The Senate approved an amendment offered by Sen. Michael Sirotkin, D-Chittenden, and others that requires a health insurer to notify an individual of its intent to automatically re-enroll the individual in a bronze level health insurance plan in 2018 with an out-of-pocket prescription drug limit of $1300, unless the individual contacts the insurer to select a different plan. It would also require an advisory group to recommend continuation of the out-of-pocket prescription drug limit for bronze-level plans in 2019. Since implementation of the out-of-pocket limit, health insurers have claimed that is has become increasingly difficult for them to develop bronze exchange policies that not only contain the state-mandated prescription drug cap, but also meet federal guidelines.

Senate Approves Mental Health Treatment for Minors

On a vote of 24-6, the Senate on Friday approved H.230, a bill that would allow minors to consent to psychotherapy and other supportive counseling from a mental health professional without the consent of a parent or legal guardian. The Senate Health and Welfare Committee expanded the bill to include all minors. The committee heard from numerous individuals that some minors need a supportive environment to talk about their thoughts and emotions before sharing information with their families. The House bill had limited counseling services to LGBTQ minors.

House Bill Would Require Unisex Bathrooms

The Vermont House has approved a bill that would require all single-stall public restrooms to be open to either gender. The bill, H.333, was approved on a roll call vote, 123-19.

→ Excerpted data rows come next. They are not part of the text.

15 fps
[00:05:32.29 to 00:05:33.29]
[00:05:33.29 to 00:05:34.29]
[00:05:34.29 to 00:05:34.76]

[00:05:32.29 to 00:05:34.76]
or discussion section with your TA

Under the bill, single-toilet facilities must be designated for use by a single user, family, or assisted user and marked only as a restroom, without specifying a gender. Debate on the floor centered on the bill's impact on religious organizations which historically divide genders, but an amendment to exempt such organizations was withdrawn. If passed by the Senate, the requirement would be effective on July 1.

DISCLAIMER: Because of the generality of this update, the information provided herein may not be applicable in all situations and should not be acted upon without specific legal advice based on particular situations.